さすがに指輪やネックレスには手が出なかった。高いし、重い。
「これって……!」
「ダル猫のキーホルダーだ。いっぱい持ってるかもしれないけど、これしか浮かばなくてな」
「これ、高いやつだよね? う、受け取れないよ!」
社のことだからそう来ると思っていた。
小さく首を振る社にさらに追い討ちをかける。
「もらってくれると嬉しい……、か、奏のために選んだから」
「……え?」
瑠璃色の大きな瞳が俺をとらえる。
タイミング間違えたか、名前はあってるよな? やっぱりきもいか、名前呼びなんて。
「……すまん」
「ち、違う! 驚いた、だけ……。き、聞き間違いじゃないよね?」
奏は、もう一回呼んでほしい。そう、目で訴えかけてくる。
「…………奏のために、選んだ」
「っ……。そんなこと言われたら、受け取らないわけにはいかなくなっちゃうよ」
渡したキーホルダーを袋ごと胸に抱いて、奏は笑みを浮かべる。
「ありがとう拓人君、これも大切にするね」
出だしが残念だった初デートは、お互いに一歩距離を縮めて、僅かながらに恋人に近づくことができ、忘れられない二人の思い出になった。

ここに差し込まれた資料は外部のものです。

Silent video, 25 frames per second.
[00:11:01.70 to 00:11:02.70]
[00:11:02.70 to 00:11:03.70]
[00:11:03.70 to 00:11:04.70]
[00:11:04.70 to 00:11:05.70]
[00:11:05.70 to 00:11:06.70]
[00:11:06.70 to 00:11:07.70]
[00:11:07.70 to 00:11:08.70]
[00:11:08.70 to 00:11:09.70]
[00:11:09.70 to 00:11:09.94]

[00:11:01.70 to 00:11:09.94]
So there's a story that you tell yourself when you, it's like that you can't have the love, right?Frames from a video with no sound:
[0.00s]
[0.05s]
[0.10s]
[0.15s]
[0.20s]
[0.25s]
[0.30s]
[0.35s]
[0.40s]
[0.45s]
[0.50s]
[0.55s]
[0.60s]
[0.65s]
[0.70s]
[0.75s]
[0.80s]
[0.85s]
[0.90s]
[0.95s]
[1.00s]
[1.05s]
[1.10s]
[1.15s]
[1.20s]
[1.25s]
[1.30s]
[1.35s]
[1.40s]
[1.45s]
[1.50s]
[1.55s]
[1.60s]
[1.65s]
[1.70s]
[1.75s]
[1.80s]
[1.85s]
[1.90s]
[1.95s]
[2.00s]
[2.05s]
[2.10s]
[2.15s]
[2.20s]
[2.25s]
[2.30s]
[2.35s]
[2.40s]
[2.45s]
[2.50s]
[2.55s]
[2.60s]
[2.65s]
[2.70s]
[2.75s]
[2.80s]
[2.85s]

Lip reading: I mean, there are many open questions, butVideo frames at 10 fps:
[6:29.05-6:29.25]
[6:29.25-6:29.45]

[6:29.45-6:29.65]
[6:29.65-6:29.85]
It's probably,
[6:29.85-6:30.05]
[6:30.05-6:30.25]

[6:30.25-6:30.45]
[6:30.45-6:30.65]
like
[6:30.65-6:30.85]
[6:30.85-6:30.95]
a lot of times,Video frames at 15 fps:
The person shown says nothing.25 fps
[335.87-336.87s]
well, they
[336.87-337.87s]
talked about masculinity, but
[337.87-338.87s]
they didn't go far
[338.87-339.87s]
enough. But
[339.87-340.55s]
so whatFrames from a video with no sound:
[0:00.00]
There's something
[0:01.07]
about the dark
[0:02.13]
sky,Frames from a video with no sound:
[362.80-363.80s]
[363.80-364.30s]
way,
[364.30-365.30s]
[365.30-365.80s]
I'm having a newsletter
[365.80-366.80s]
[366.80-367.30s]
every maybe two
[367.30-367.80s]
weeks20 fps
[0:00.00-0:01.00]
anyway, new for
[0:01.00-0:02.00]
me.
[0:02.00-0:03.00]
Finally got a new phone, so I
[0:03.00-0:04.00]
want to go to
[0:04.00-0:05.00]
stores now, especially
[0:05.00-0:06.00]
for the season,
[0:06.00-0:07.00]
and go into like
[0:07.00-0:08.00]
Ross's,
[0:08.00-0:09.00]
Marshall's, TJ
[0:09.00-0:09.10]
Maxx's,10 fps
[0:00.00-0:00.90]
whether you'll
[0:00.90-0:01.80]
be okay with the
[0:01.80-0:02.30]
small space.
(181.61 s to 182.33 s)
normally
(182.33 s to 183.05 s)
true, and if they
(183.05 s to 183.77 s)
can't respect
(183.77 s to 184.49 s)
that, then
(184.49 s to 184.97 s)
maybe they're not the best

奏を家の近くまで送る間に、意味もなく名前を呼び合ったことは……二人だけの秘密だ。
奏とのデートを終え家に帰ると、気のせいか廊下の温度が低く感じた。リビングに近づくにつれてさらに寒くなっていく。もう、夏はそこまで来てるはずなのにな。
「ただいま」
「……おかえり、拓人」
「あれ、父さんたちもう帰ってきてたんだ。……え、何」
ソファに座っている父さんと母さんの様子がおかしい。二人が喧嘩……するわけないか。今日だってデートしてたはずだし。
すると、キッチンの方から、包丁がまな板を叩く音が聞こえてきた。キャベツを千切りにでもしているのだろうか、やけにいい音だ。
「ただいま緋奈。今日は何作ってくれるんだ?」
我が家の副料理長、香西緋奈に声をかけると、動かしていた手を止めゆっくり顔を上げる。
「おかえりお兄ちゃん。私を騙してまで行ったデートは、楽しかった?」
冷え切った表情、まるで感情が感じられない冷徹な声色。
包丁を持って微かに口角を上げる妹の姿に、背筋を凍らせずにはいられなかった。